А Мельгайвач тем временем стоял в затишке у тордоха и тоже метался, еще окончательно не решившись уехать. "Будь он проклят этот бубен! — разговаривал он сам с собой. — И зачем я стал в него бить! Всеми двумя руками и двумя ногами попался в капканы… Чужие люди залезают в душу, влюбленная сумасшедшая, подачка за ее мерзкие ласки… Гадко, выхода нет… — Мельгайвач почувствовал холодные полоски на лице и понял, что плачет. — Яма. В яму попал…"
— Запрягай! — услышал он голос Токио. — Ни за какими делами ко мне больше не приезжай. И я к Сайрэ никогда теперь не приеду. Ко злу обратили ум, а способности — на грубую корысть? Дураки. Вот и плачьте теперь кровяными слезами.
— Ты тоже не щадил нынче ни старика, ни меня, хотя видел, в какую беду мы попали.
— Ее беда — от вас. Я о невинной думал. А вы… Черт с вами. Запрягай. Теперь вам обоим сумасшедшая до самой смерти будет сниться.
— Зачем запрягать? — со вздохом сказал Мельгайвач. — Я уезжать не хотел: так вышел — подумать да старика попугать. Куда уж мне напускать важность! Под самую кручу скатился. Людям сказал, что ничего не возьму, а придется взять — не пустым же возвращаться к голодным женам? Скоро совсем безоленным стану.
— Гы, вот это мудро. Это — совсем другой разговор. Живешь среди оленей — нечего медведем реветь! — Токио повернулся, чтобы уйти, но добавил: — Ничего, порычишь, порычишь, а людскую беду понимать научишься. И еще каким жалостливым станешь…
— Да, теперь каждому легко меня учить, — безнадежно сказал Мельгайвач.
Однако взъерошился: — Когда растоптали меня — и ты заговорил другим голосом. Что ж не нападал раньше?
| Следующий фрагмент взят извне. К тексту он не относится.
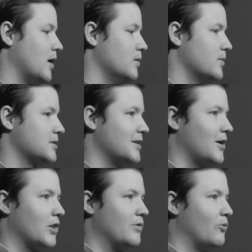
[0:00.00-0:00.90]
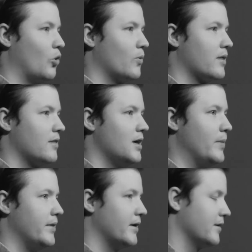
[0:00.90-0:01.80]
I remember sitting on the floor with
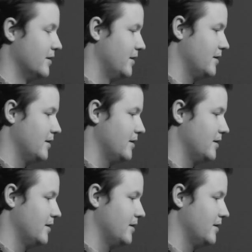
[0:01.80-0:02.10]
them and they're,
— Добро всегда терпеливей зла, — ответил Токио, приблизив свое лицо к лицу человека, которого не так давно остерегался. — Об этом мне говорил перед смертью отец. И я ему поклялся бороться только со злыми духами. А еще мне отец сказал, что терпение и у добра когда-нибудь кончится. И тогда сам бог придет людям на помощь…
Якут повернулся и быстро зашагал в тордох.
Возвращение Мельгайвача Сайрэ встретил спокойно — будто ничего другого и не могло случиться. Он выпрямился; лицо его было суровым, задумчивым.
Отодвинувшись, чтоб Токио и Мельгайвач посвободней уселись, он уставился глазом в костер и замер, давая понять, что восторжествовавшее доброе дело не требует слов. Все молчали. Наконец Токио потянулся за чашкой и, ничего не сказав, выпил. Мельгайвач поморгал-поморгал — и тоже потянулся за чашкой. Он выпил, плюнул под доску, но закусывать принялся лишь после того, как старик Сайрэ тоже поднес ко рту чашку.